Cet attelage pour temps de crise tient-il ses promesses ? En dépit de la majorité confortable dont il dispose, il semble à la peine. « Le vrai soubassement de ce gouvernement, c'est le compromis entre les partis. Ce n'est pas un projet de réforme démocratique et sociale », déplore le politologue Larbi Chouikha (3). Un an après son arrivée au pouvoir, la coalition s'apprête seulement à proposer un plan d'action quinquennal.

Les bailleurs de fonds internationaux attendaient une réforme du secteur bancaire (votée en juillet 2015), du code de l'investissement, de l'administration, de la fiscalité, et l'introduction du partenariat public-privé (votée en décembre 2015). Mais, entre les injonctions étrangères d'ouvrir les marchés, les impératifs sociaux et les intérêts des clans qui ont investi les circuits de décision économiques, la réforme marque le pas, tandis que, selon une étude récente du ministère des finances, l'économie informelle représente désormais 53 % du PIB.
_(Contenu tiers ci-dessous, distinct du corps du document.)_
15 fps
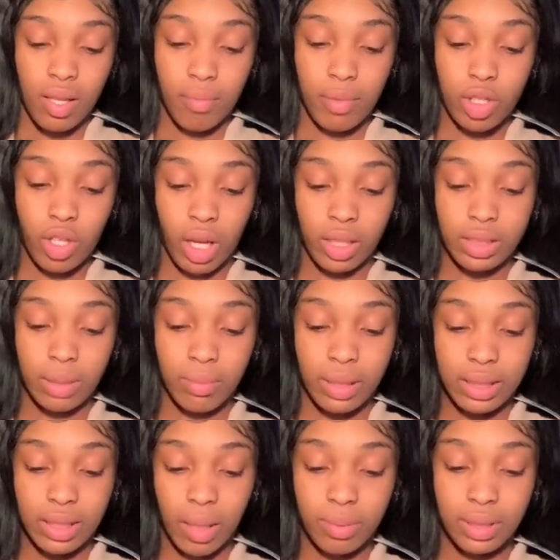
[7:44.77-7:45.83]
Been trying to zip
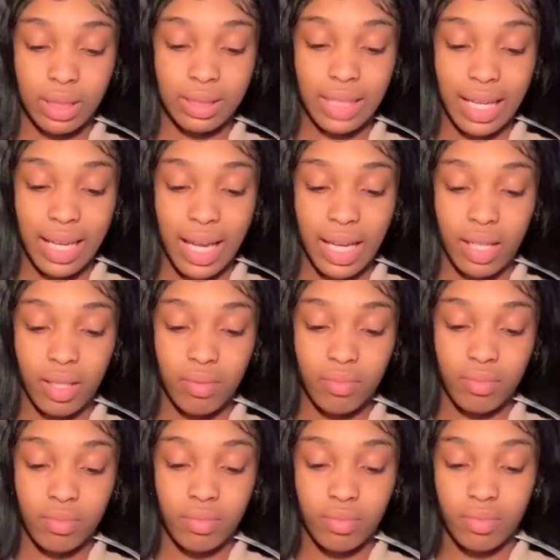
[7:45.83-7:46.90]
this up since I got it.
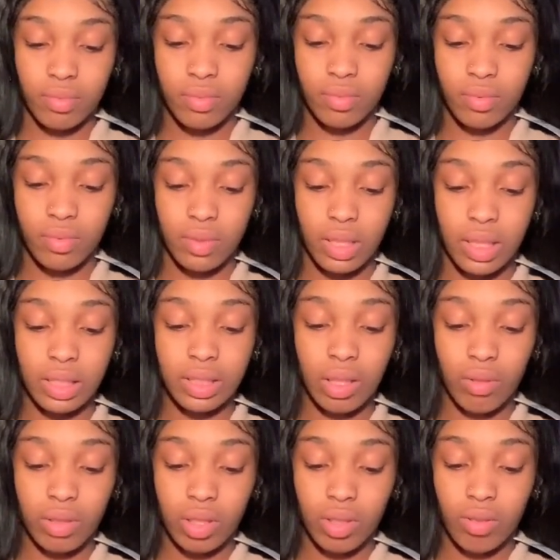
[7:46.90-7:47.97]
And it's
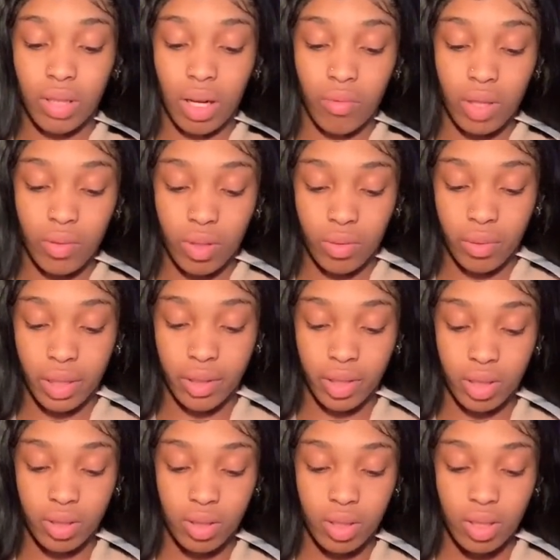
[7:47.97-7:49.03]
so cute and I really want to wear
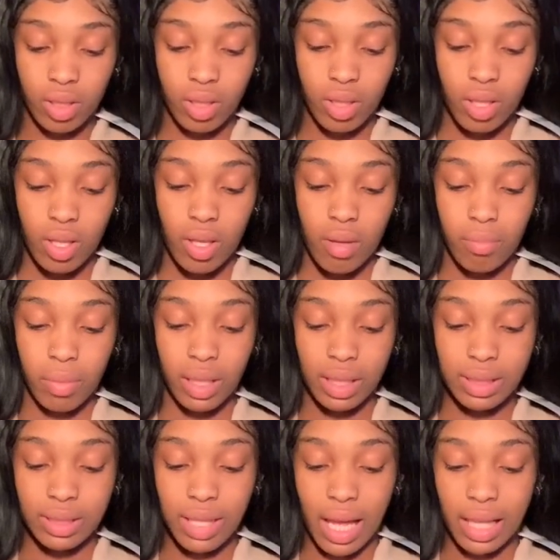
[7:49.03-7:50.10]
it. But
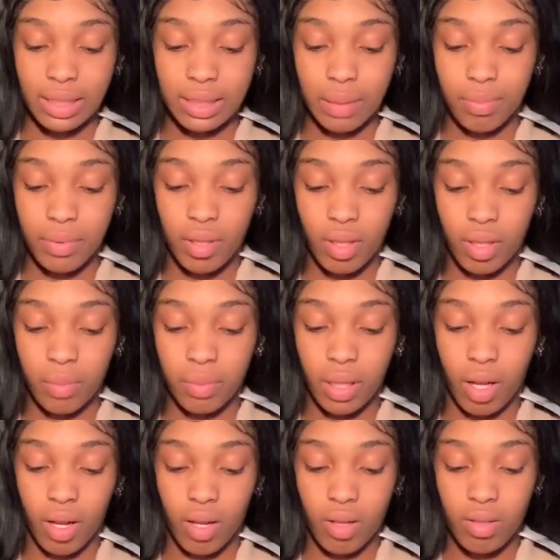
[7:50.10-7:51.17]
it's not zipping up,
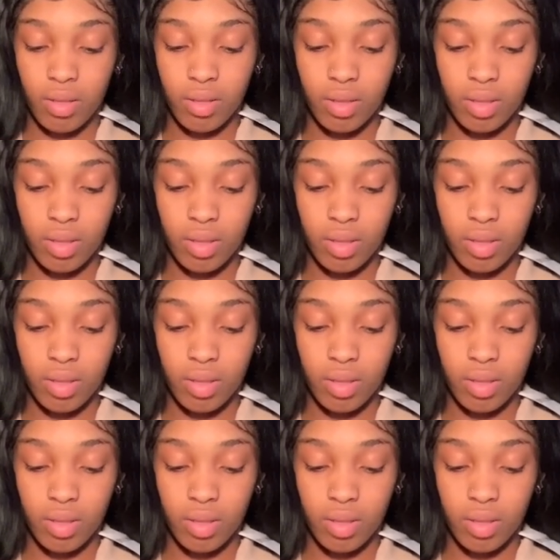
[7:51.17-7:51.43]
y'all.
Dans les milieux économiques, on s'exaspère de l'incapacité de la nouvelle majorité à clarifier l'accumulation des dispositifs issus de la révolution : les quelque 350 dossiers ouverts par la commission d'enquête de 2011 sur la corruption (4), les processus de confiscation au périmètre mal défini lancés eux aussi en 2011, le système d'arbitrage de l'Instance vérité et dignité formée en juin 2014… La présidence n'est pas parvenue à faire passer son projet de « réconciliation économique », politiquement difficile à défendre et juridiquement mal ficelé, dont l'objectif est de permettre aux hommes d'affaires et aux fonctionnaires impliqués dans des affaires de corruption ou de détournement de fonds publics d'être exonérés de toute poursuite moyennant un arbitrage.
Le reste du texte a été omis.